Work item – From the records below, set down exactly the lines starting with the line that contains "[0:06.00-0:07.00]" and going on through the line that contains "[0:15.00-0:15.80]". Nothing else is wanted.

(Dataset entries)
====

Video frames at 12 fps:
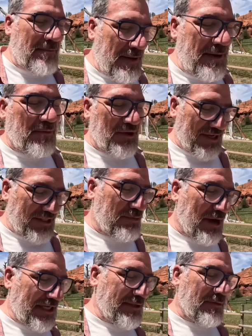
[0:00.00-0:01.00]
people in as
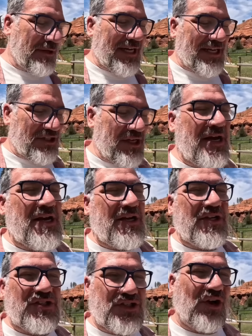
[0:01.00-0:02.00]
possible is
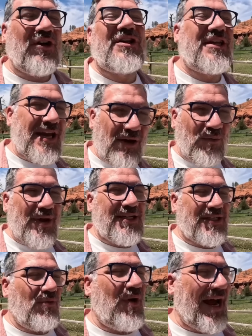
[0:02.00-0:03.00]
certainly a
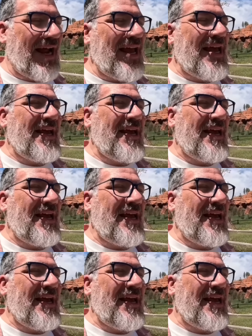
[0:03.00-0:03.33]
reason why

====

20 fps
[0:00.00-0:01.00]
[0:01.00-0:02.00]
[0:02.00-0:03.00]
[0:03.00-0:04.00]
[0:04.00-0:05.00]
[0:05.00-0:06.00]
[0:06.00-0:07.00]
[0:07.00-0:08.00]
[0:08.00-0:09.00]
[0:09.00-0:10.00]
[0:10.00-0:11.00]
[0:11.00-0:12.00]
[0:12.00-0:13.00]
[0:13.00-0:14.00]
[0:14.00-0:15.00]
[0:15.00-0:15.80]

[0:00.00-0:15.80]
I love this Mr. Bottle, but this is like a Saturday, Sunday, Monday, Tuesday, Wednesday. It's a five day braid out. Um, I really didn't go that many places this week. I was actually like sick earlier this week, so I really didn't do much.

====

Output for this exercise –
[0:06.00-0:07.00]
[0:07.00-0:08.00]
[0:08.00-0:09.00]
[0:09.00-0:10.00]
[0:10.00-0:11.00]
[0:11.00-0:12.00]
[0:12.00-0:13.00]
[0:13.00-0:14.00]
[0:14.00-0:15.00]
[0:15.00-0:15.80]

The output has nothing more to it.